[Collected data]
☆ ☆ ☆ ☆ ☆ ☆ ☆

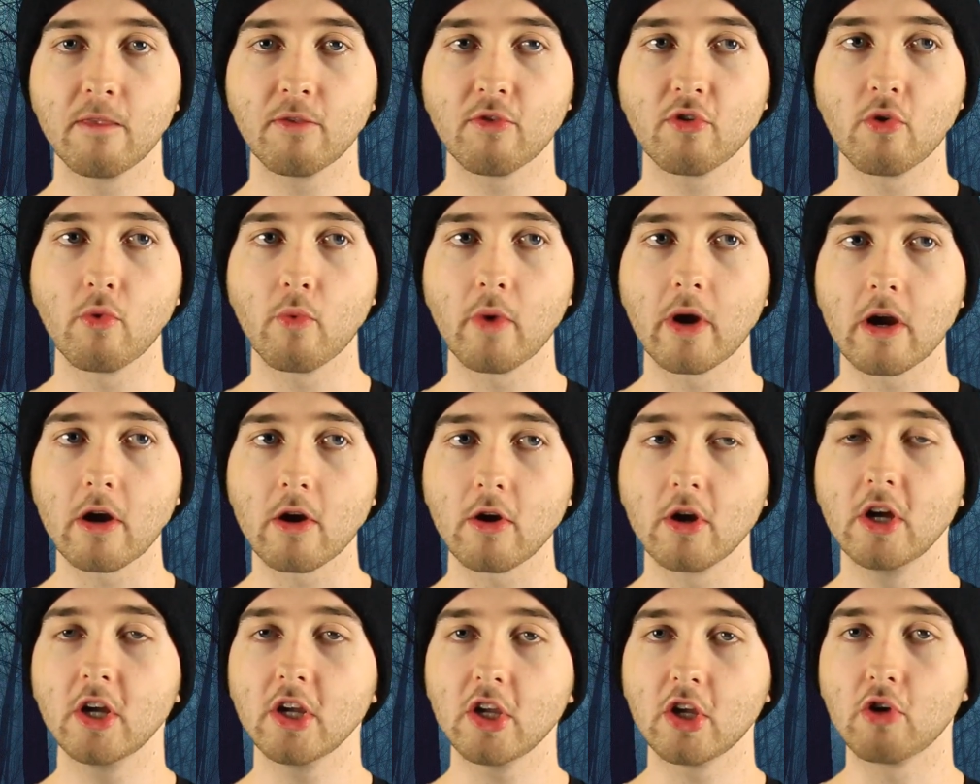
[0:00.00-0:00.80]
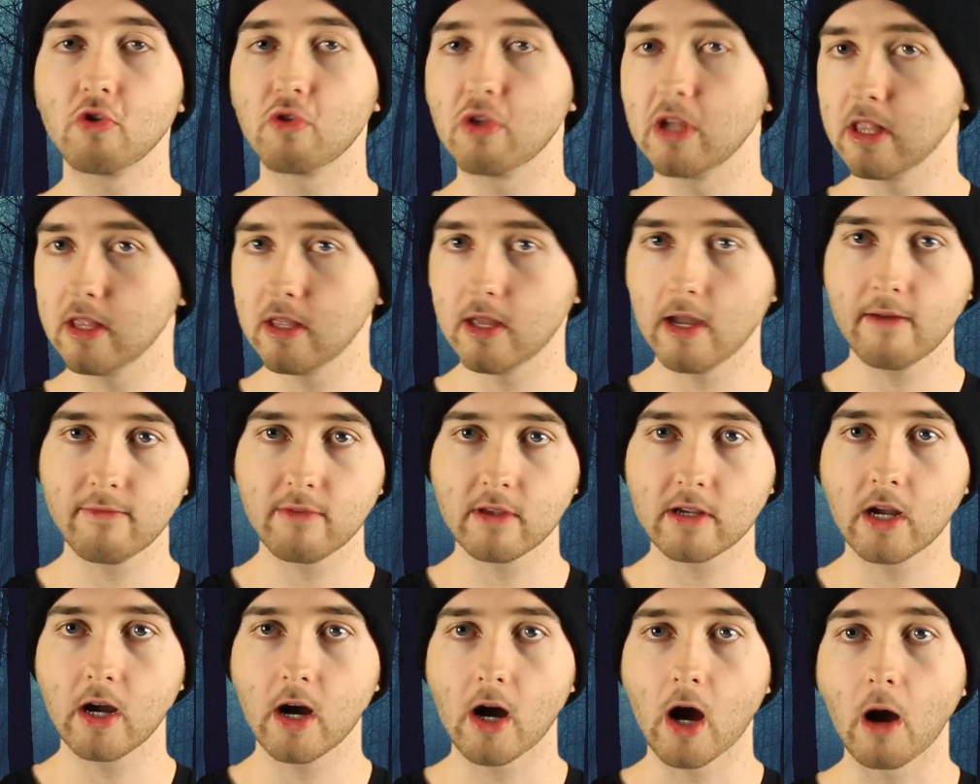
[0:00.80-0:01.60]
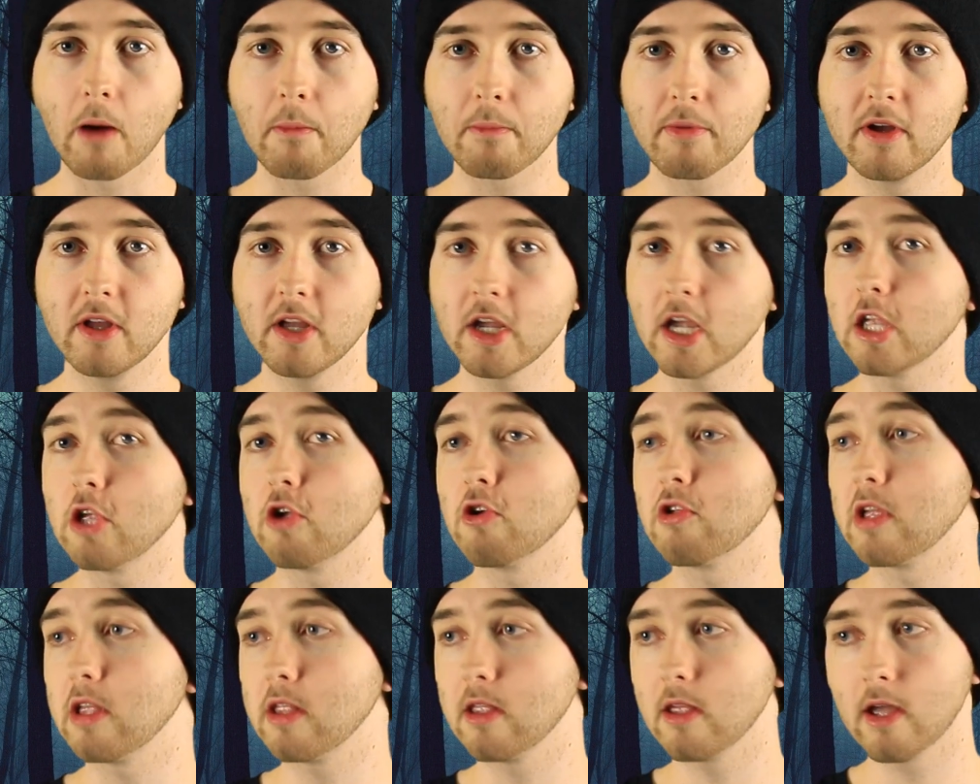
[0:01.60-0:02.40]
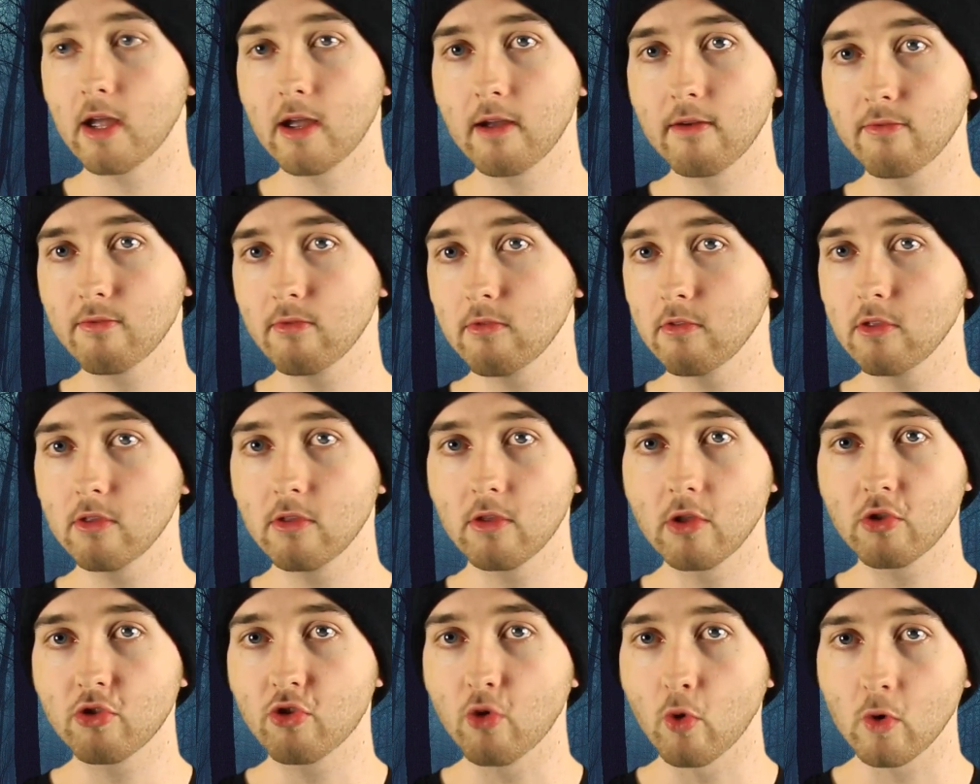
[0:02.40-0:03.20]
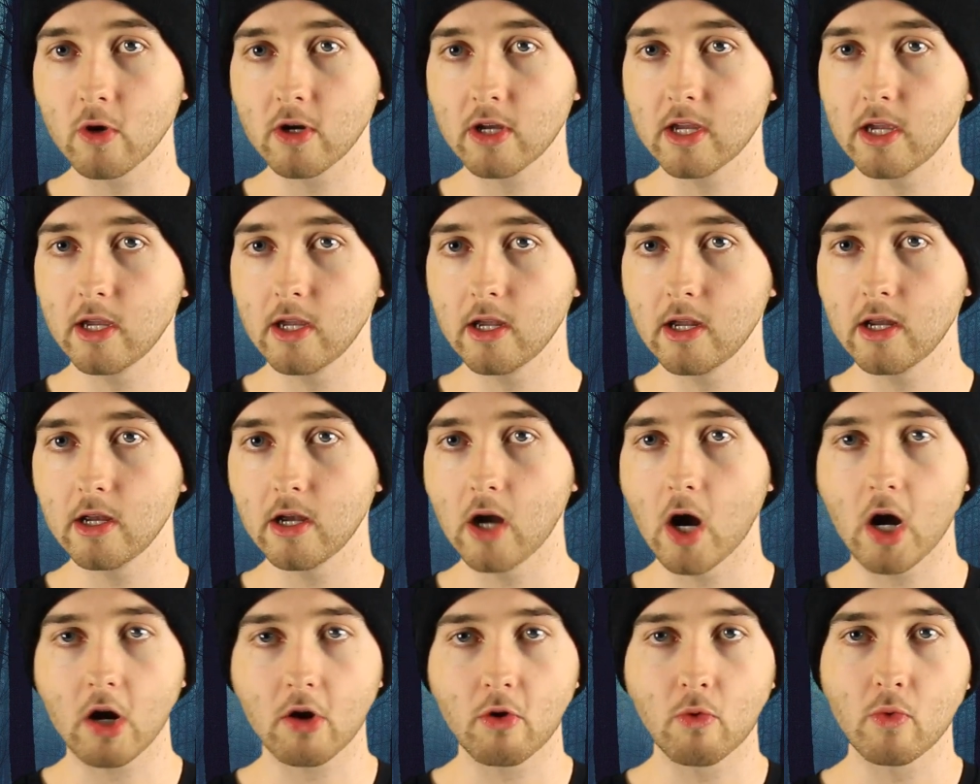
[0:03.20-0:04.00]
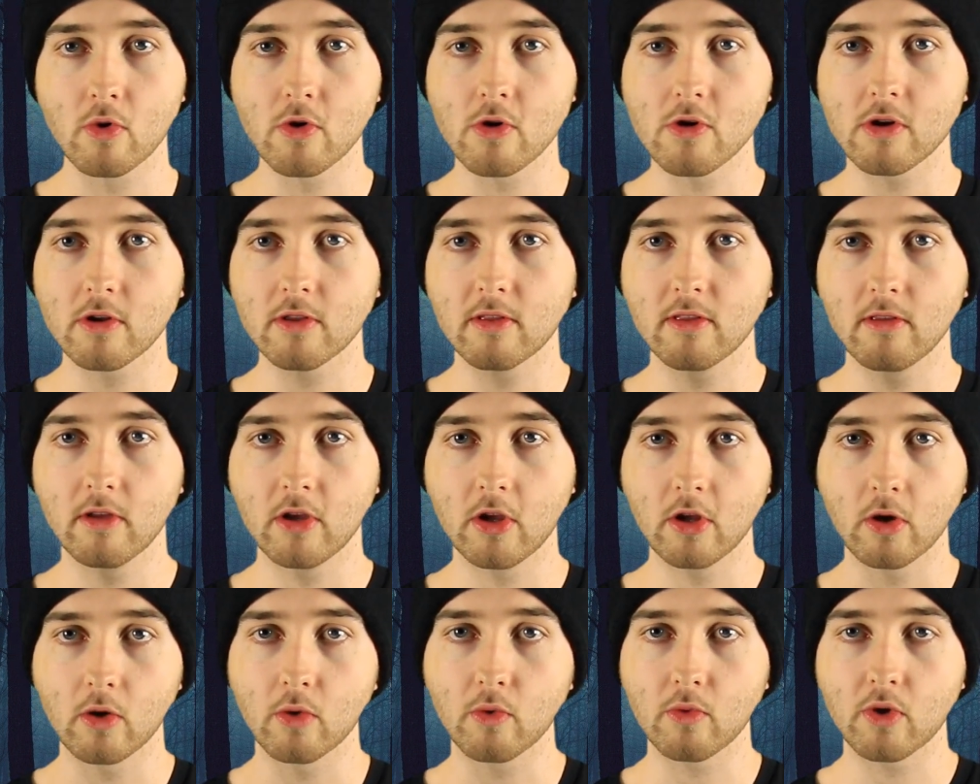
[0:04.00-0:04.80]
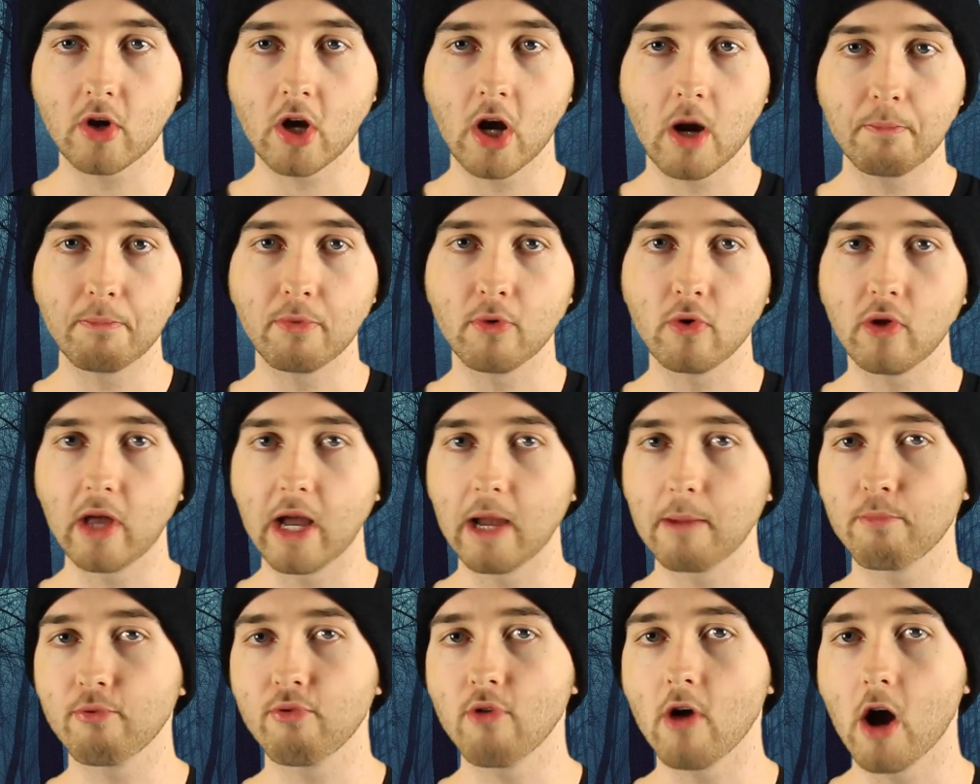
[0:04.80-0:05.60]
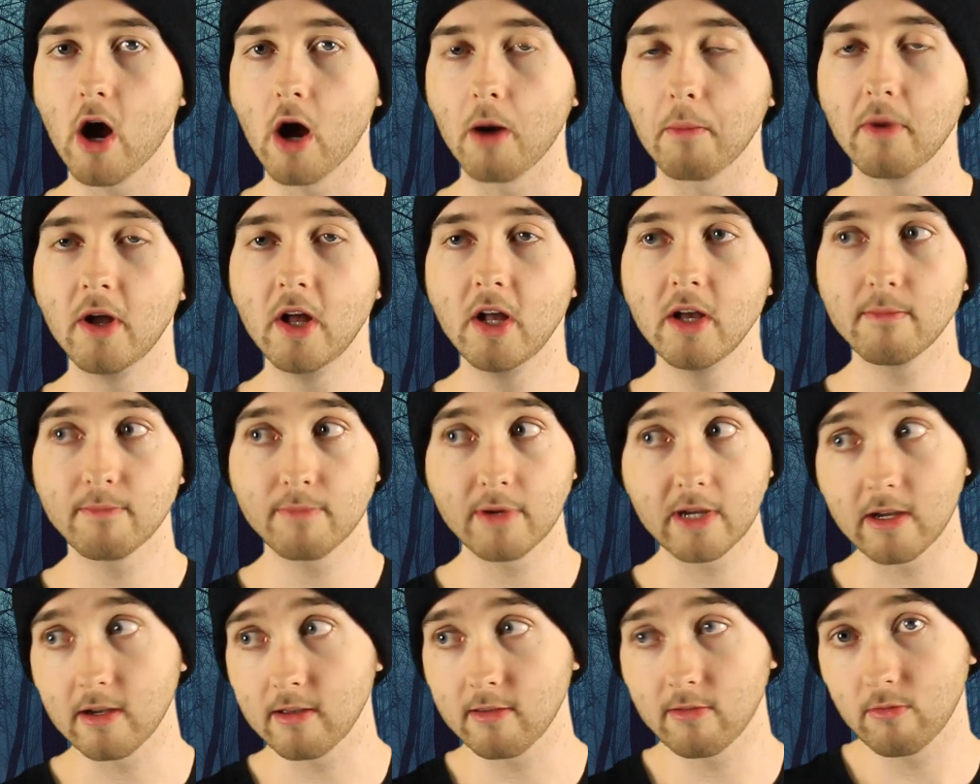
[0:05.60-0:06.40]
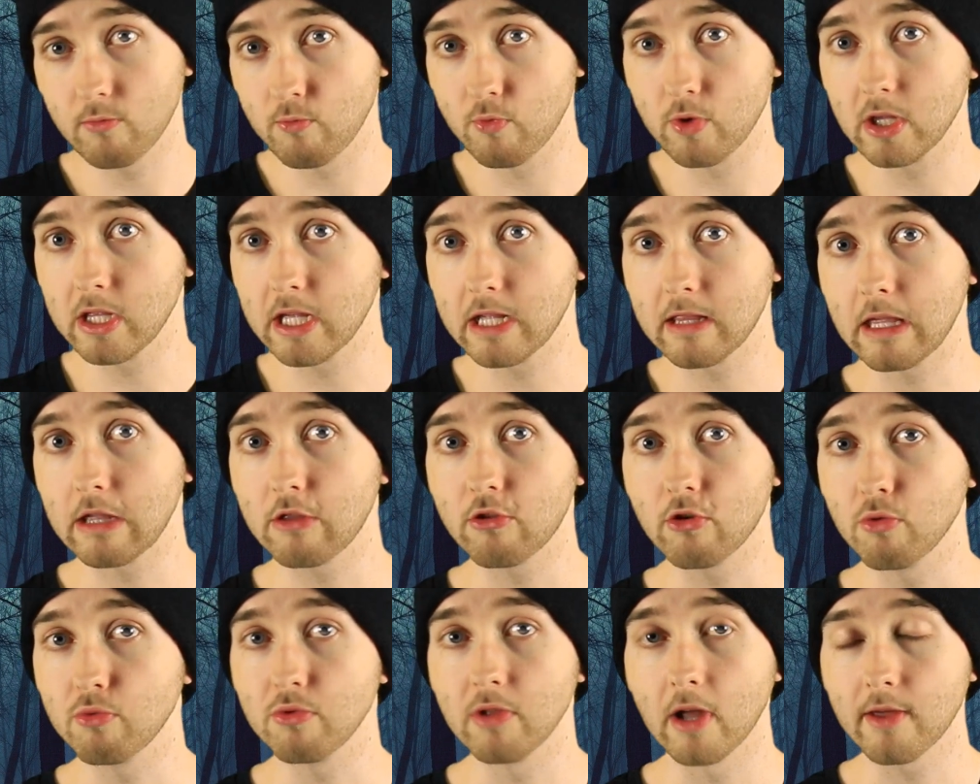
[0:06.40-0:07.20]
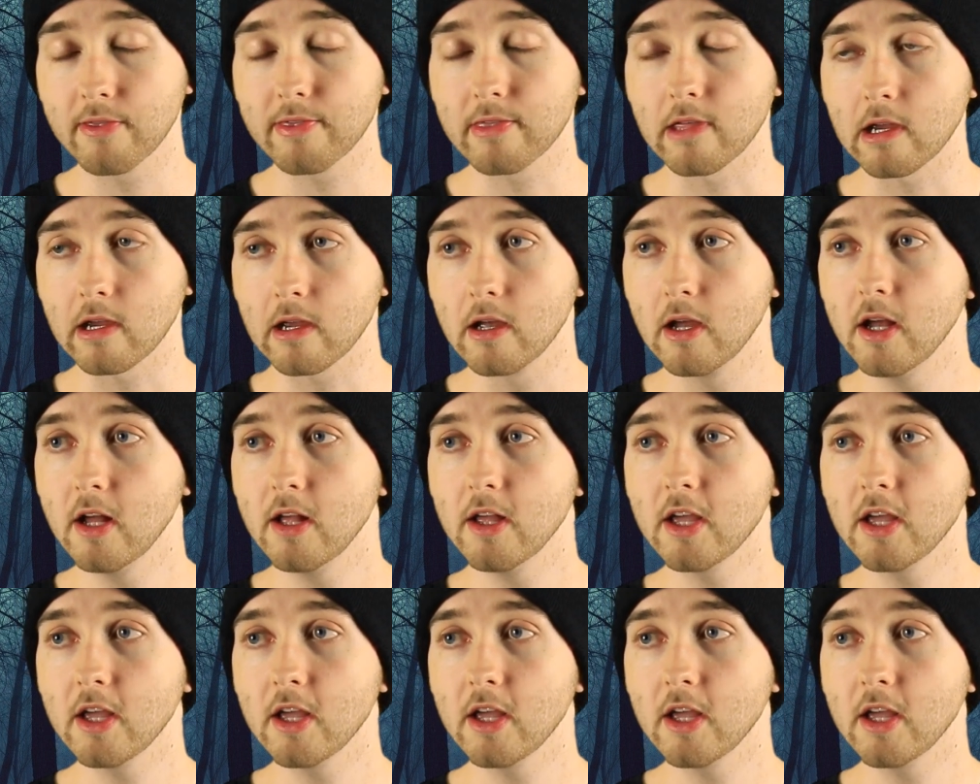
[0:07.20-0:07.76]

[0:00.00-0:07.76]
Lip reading: to where you didn't have the cop, and you didn't have the dorky, awkward, you know, couple at prom, because really, they do nothing.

☆ ☆ ☆ ☆ ☆ ☆ ☆

**WORK ORDER:** With the pictures omitted, the records above are to be repeated exactly.

**SOLVED PROBLEM:**
[0:00.00-0:00.80]
[0:00.80-0:01.60]
[0:01.60-0:02.40]
[0:02.40-0:03.20]
[0:03.20-0:04.00]
[0:04.00-0:04.80]
[0:04.80-0:05.60]
[0:05.60-0:06.40]
[0:06.40-0:07.20]
[0:07.20-0:07.76]

[0:00.00-0:07.76]
Lip reading: to where you didn't have the cop, and you didn't have the dorky, awkward, you know, couple at prom, because really, they do nothing.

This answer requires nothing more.